This past Christmas I gave my wife a set of nesting dolls similar to Russian Matryoshka dolls. If you’re not familiar with them, they consist of a wooden doll, which opens to reveal another doll, inside which you'll find another doll, and so on until you get to the smallest and often most ornate doll of them all. This concept got me thinking about nesting containers.
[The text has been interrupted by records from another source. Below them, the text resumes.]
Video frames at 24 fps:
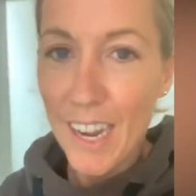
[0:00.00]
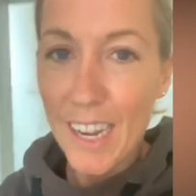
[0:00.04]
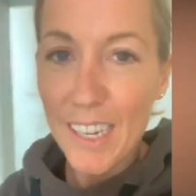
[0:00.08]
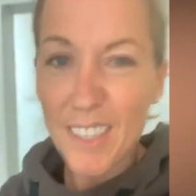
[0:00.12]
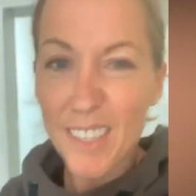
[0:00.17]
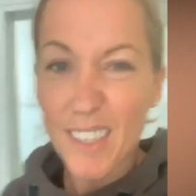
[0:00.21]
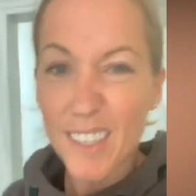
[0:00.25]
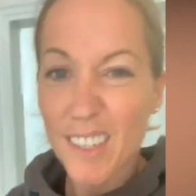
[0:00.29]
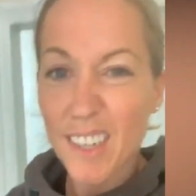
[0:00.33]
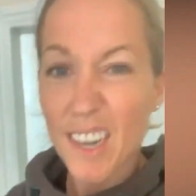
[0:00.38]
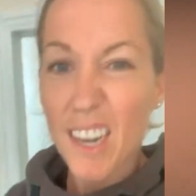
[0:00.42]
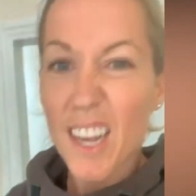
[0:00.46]

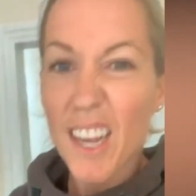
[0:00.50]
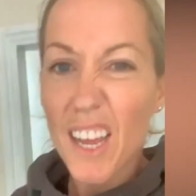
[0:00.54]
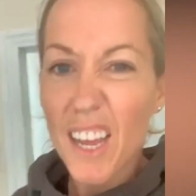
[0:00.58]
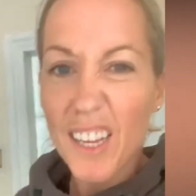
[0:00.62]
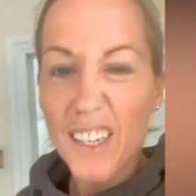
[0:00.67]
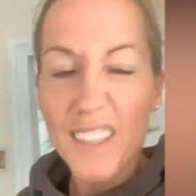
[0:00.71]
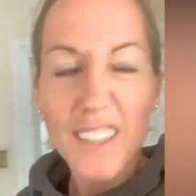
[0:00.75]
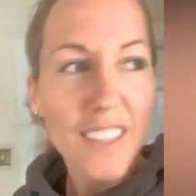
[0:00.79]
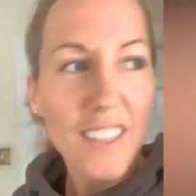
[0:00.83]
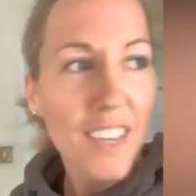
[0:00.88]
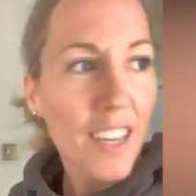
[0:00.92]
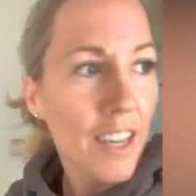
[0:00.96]
Lessons
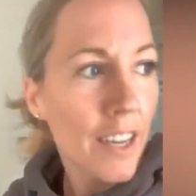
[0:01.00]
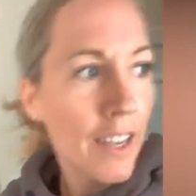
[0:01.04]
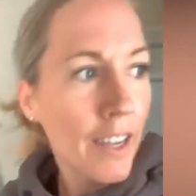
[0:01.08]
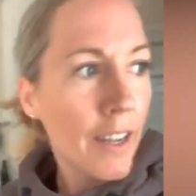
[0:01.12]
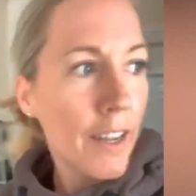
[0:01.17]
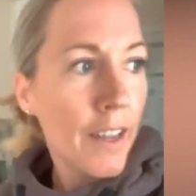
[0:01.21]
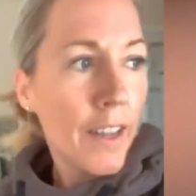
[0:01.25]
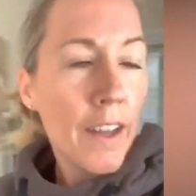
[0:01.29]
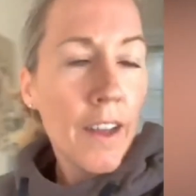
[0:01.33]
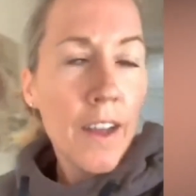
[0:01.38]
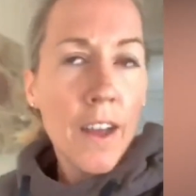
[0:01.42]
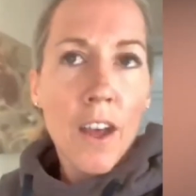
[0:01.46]
learned.
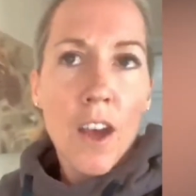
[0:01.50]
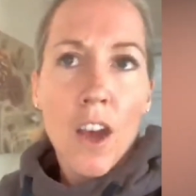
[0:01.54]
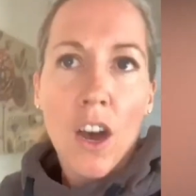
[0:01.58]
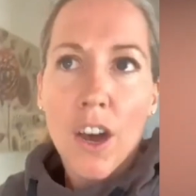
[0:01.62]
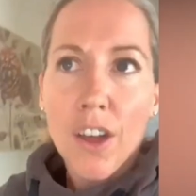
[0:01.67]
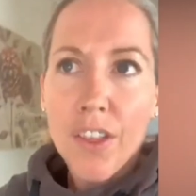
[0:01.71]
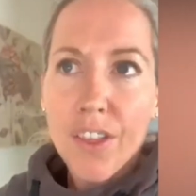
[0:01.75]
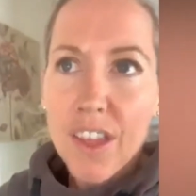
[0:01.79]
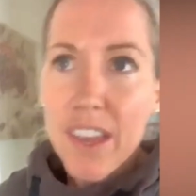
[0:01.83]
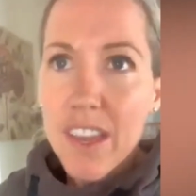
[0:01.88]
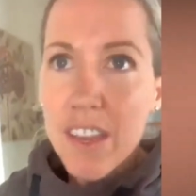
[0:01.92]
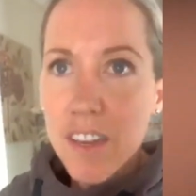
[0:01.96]

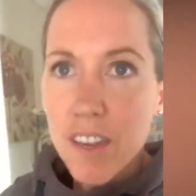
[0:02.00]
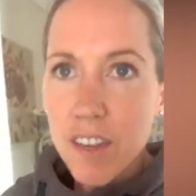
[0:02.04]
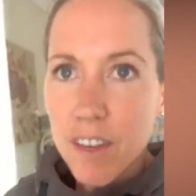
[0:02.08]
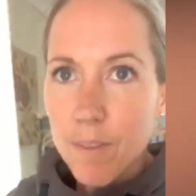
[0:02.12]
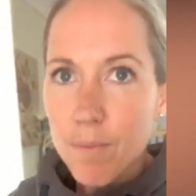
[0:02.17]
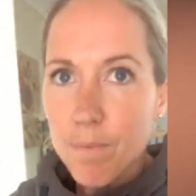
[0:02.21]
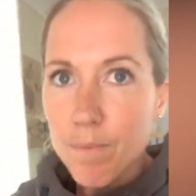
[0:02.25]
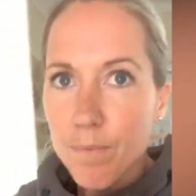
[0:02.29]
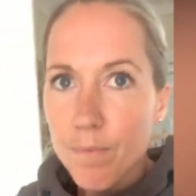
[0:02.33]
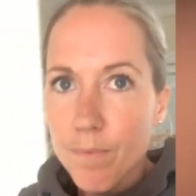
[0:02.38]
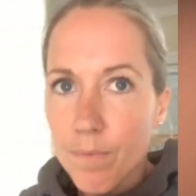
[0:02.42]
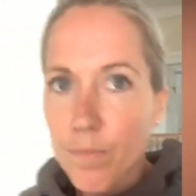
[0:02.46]
I
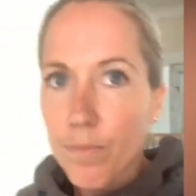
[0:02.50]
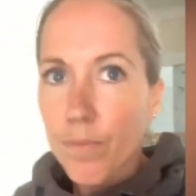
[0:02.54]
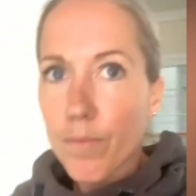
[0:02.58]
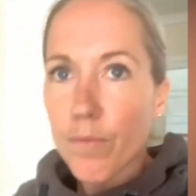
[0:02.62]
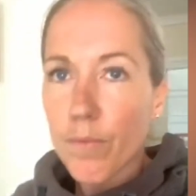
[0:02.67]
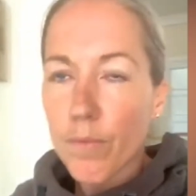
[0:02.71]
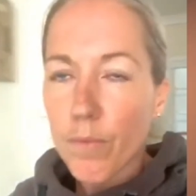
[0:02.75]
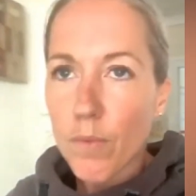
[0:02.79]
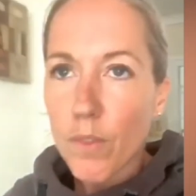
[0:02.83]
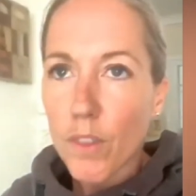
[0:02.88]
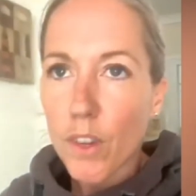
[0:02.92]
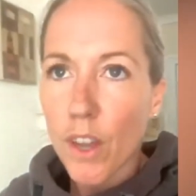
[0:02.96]
think
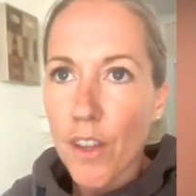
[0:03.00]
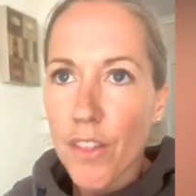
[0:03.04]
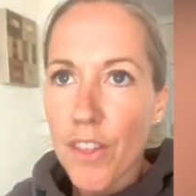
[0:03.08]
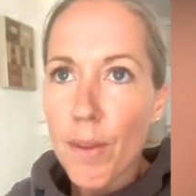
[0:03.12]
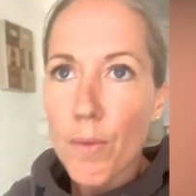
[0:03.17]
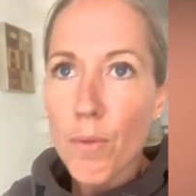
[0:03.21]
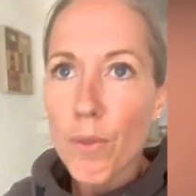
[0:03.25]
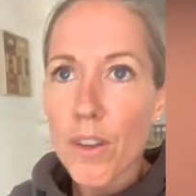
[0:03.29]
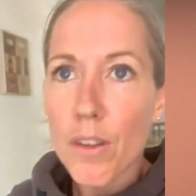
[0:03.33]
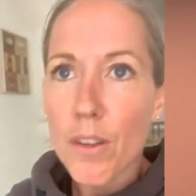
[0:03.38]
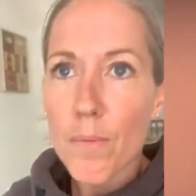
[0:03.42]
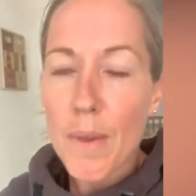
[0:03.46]

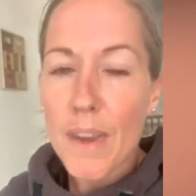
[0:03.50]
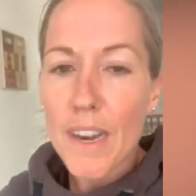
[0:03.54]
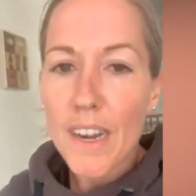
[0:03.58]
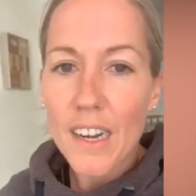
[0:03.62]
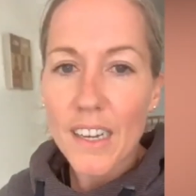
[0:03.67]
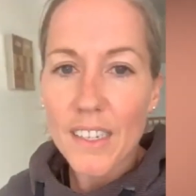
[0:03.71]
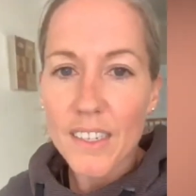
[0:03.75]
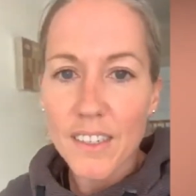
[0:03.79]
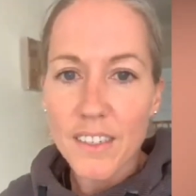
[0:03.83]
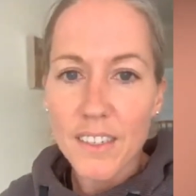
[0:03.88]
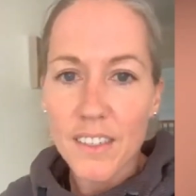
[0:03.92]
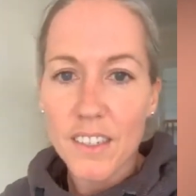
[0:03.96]
one of the
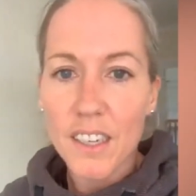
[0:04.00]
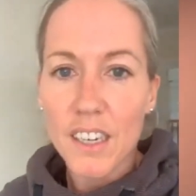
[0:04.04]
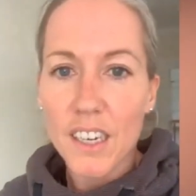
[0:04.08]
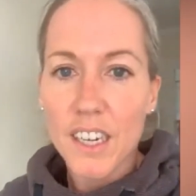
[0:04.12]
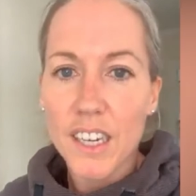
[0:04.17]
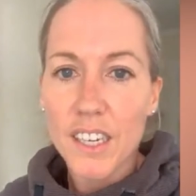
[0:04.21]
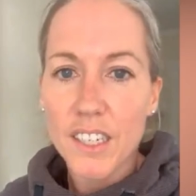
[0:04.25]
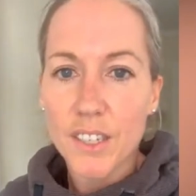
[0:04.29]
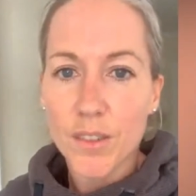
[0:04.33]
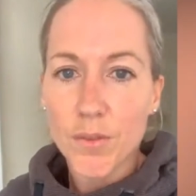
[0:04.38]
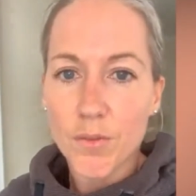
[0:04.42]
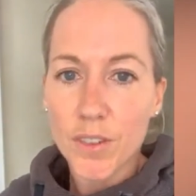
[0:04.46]
main lessons to
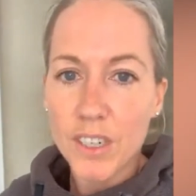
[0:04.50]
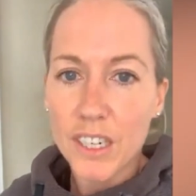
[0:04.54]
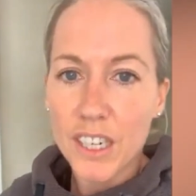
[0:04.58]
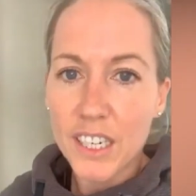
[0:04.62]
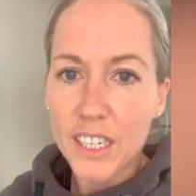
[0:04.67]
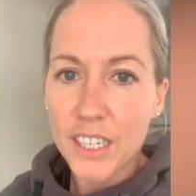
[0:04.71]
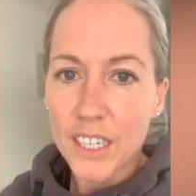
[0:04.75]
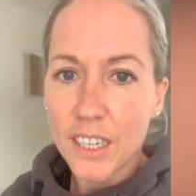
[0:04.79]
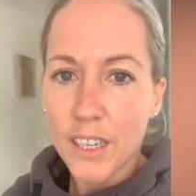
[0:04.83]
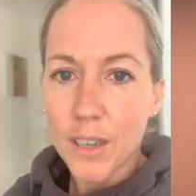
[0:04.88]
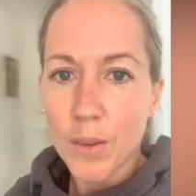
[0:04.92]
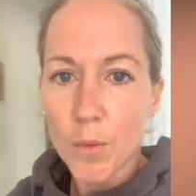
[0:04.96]
learn is
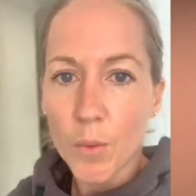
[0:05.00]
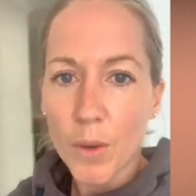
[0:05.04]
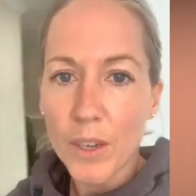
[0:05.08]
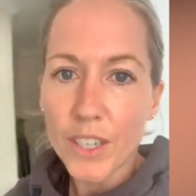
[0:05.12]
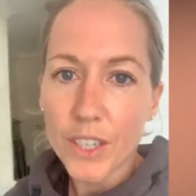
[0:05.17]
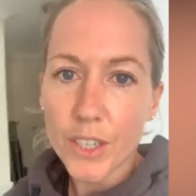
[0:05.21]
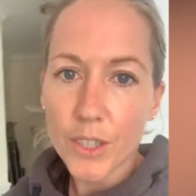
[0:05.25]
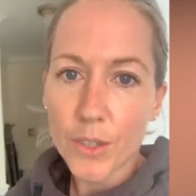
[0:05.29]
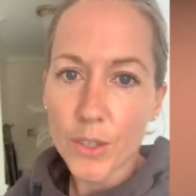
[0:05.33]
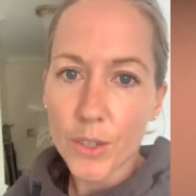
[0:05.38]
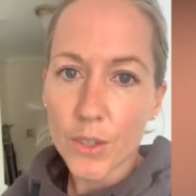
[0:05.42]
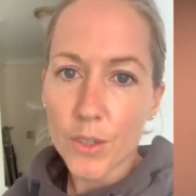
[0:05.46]
really
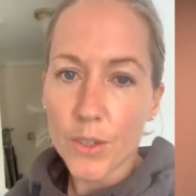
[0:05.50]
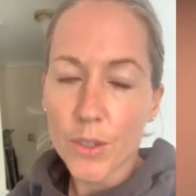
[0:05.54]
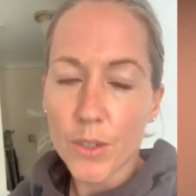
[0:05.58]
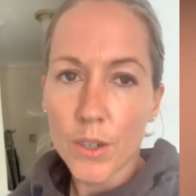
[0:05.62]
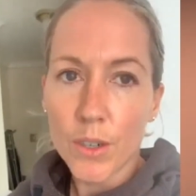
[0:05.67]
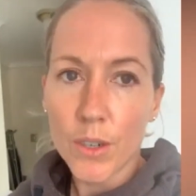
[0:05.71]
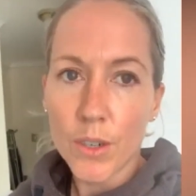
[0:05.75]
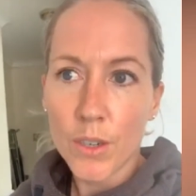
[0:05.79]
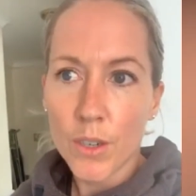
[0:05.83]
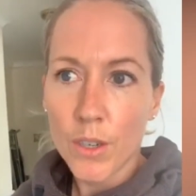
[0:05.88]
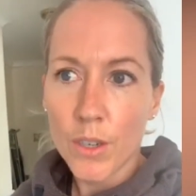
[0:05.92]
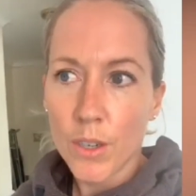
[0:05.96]
when
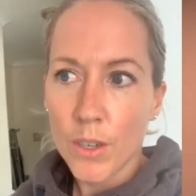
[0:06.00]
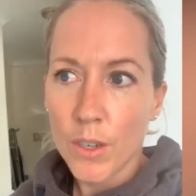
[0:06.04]
you're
I thought I’d try building my own nesting container using Podman to create a container in which I could do Buildah development and also spin up Buildah containers and images. Once this Podman container was created, I could move it to any Linux platform that supported Podman and do development on Buildah from it. In this article, I'll show how I set it up.
Preparing the environment
I started this experiment on a newly installed Fedora 29 virtual machine and installed the latest Podman and container-selinux on it with dnf -y install podman container-selinux --enablerepo updates-testing
. This gave me Podman v1.1.2 and container-selinux version 2.85-1.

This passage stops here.